«Come farò a spiegare a mia figlia che i suoi nonni non ci sono più?»
Le drammatiche parole di Francesca Dighera, la figlia dei coniugi uccisi dal vicino di casa in un condominio a Rivarolo Canavese. La madre Liliana era un'insegnante in pensione originaria di Grigno in Valsugana
TRENTO. «Come farò a spiegare a mia figlia Caterina che i suoi nonni non ci sono più? Ha solo due anni...».
Francesca Dighera, 42 anni, non si dà pace dopo la morte dei genitori, uccisi ieri in un condominio di Rivarolo Canavese dal vicino di casa e loro inquilino.
La madre Liliana Heidempergher, 70 anni, originaria di Grigno, in Valsugana, era un'insegnante in pensione. Il padre Osvaldo Dighera, 74 anni, prima della pensione era stato carabiniere e operaio.
L'omicida si chiama Enzo Tarabella, 83 anni, ha ucciso a colpi di pistola la moglie Maria Grazia Valovatto, 79 anni, e il figlio disabile, Wilson, 51 anni.
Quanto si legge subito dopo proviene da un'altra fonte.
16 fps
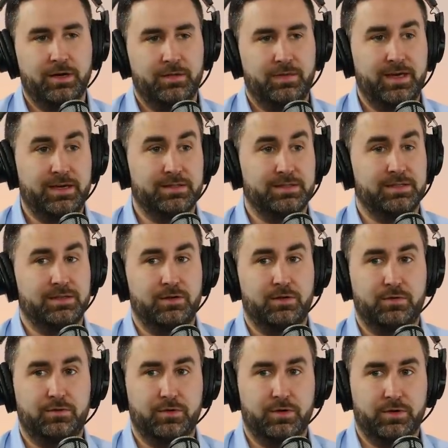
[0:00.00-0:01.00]
they can send
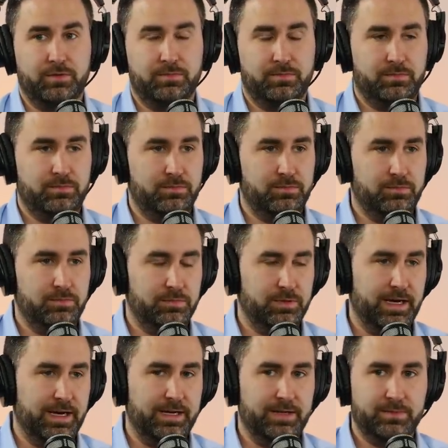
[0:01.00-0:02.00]
over
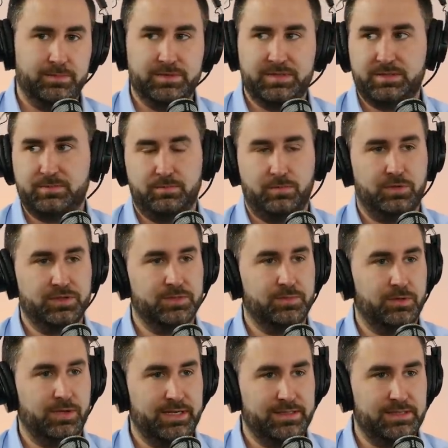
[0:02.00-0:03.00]
labs,
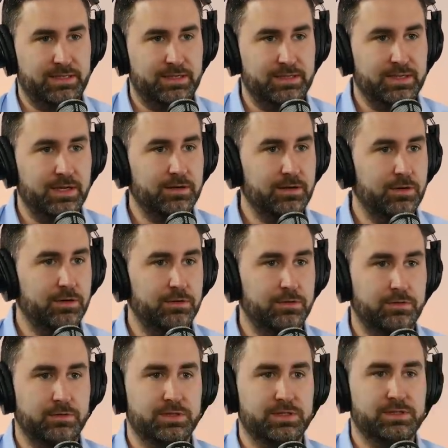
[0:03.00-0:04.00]
multiple ICD 10
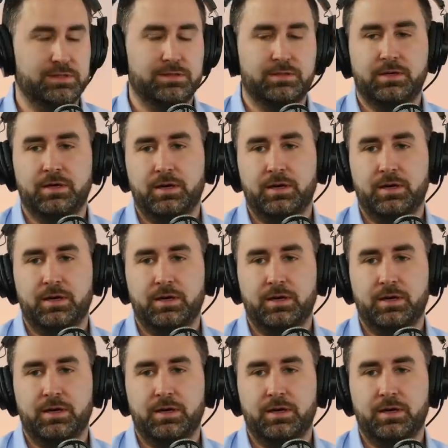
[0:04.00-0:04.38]
codes,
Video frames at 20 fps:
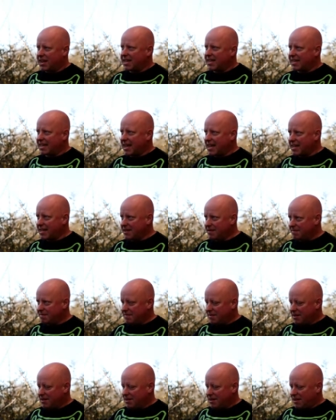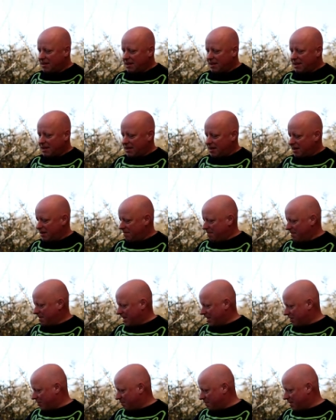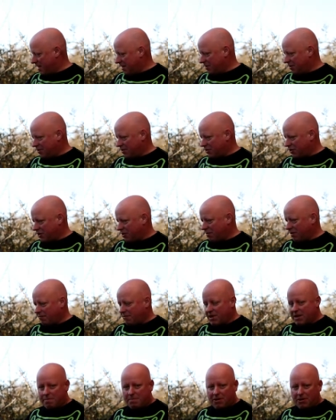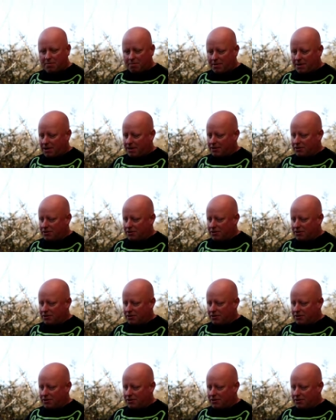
AK. Yeah. Um, it's been totally rebuilt by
Poco dopo i proprietari di casa, che abitavano al piano di sopra si sono recati nell'appartamenteo, richiamati dai rumori e dalle urla.
Prima è entrato il signor Osvaldo, alcuni minuti più tardi la moglie Liliana, che non aveva trovato il marito in casa.
La tragedia sarebbe maturata in un contesto segnato dal malessere psichico, dalle tensioni nella famiglia Tarabella e dalla gelosia dell'omicidia verso i vicini di casa i quali, al contrario, erano sereni e da poco avevano anche una nipotina di cui occuparsi.
Forse, ha ipotizzato Francesca Dighera, proprio quel tempo dedicato alla piccola e non più ad aiutare gli inquilini con il figlio disabile avrebbe scatenato l'insano rancore dell'omicida. Anni fa, quando i Tarabella decisero di non mandare più il figlio al centro diurno per disabili, il signora Osvaldo aveva cominciato a occuparsi di lui per dare una mano a quella famiglia.
Poi, quando la figlia è tornata al lavoro, i coniugi Dighera si sono dovuti dedicare alla nipotina piccola.
Negli ultimi tempi erano frequenti le liti nella famiglia Tarabella, da 15 anni in quell'appartamento, e fra i vicini c'è chi descrive Enzo come una persona chiusa e autoritaria.
"Mia mamma aveva il presentimento che, prima o poi, con quella pistola, avrebbe combinato un guaio - ha raccontato Francesca Dighera ai carabinieri - e mio papà, invece, sempre comprensivo e pronto a dare una mano, non lo riteneva possibile. Forse anche per questo, quando è andato nell'alloggio di sotto, non ha neanche lontanamente immaginato quello che stava per succedere. Sapere che quell'uomo possedeva una pistola ci preoccupava. Mamma e papà sono stati uccisi da una persona che avevano sempre aiutato".
Intervistata dal Corriere della Sera, la figlia dei coniugi uccisi ipotizza che il gesto di follia del vicino di casa sia stato dettato da una forma di rancore: «Penso solo possa essere stata una gelosia. So che ha lasciato dei biglietti. Voglio sapere che cosa ha scritto».
“Era una situazione allucinante, tutto il condominio era sveglio, solo in quell’appartamento non rispondeva nessuno. Va bene che era tardi, ma non era possibile che dormissero tutti, che non rispondessero. Ci siamo attaccati al campanello del citofono, i carabinieri battevano i pugni contro la porta e quel pensiero che si era insinuato nella mente, quello della pistola che teneva in casa…”, ha detto Francesca Dighera a Repubblica, in uno sfogo fra le lacrime.
E ancora: “Mi sembra tutto surreale, non mi sarei mai aspettata che la mia famiglia finisse in una di quelle storie di cronaca, che sembrano sempre lontane. Questa è una cosa che è più grande di me, troppo grande da gestire, da spiegare”.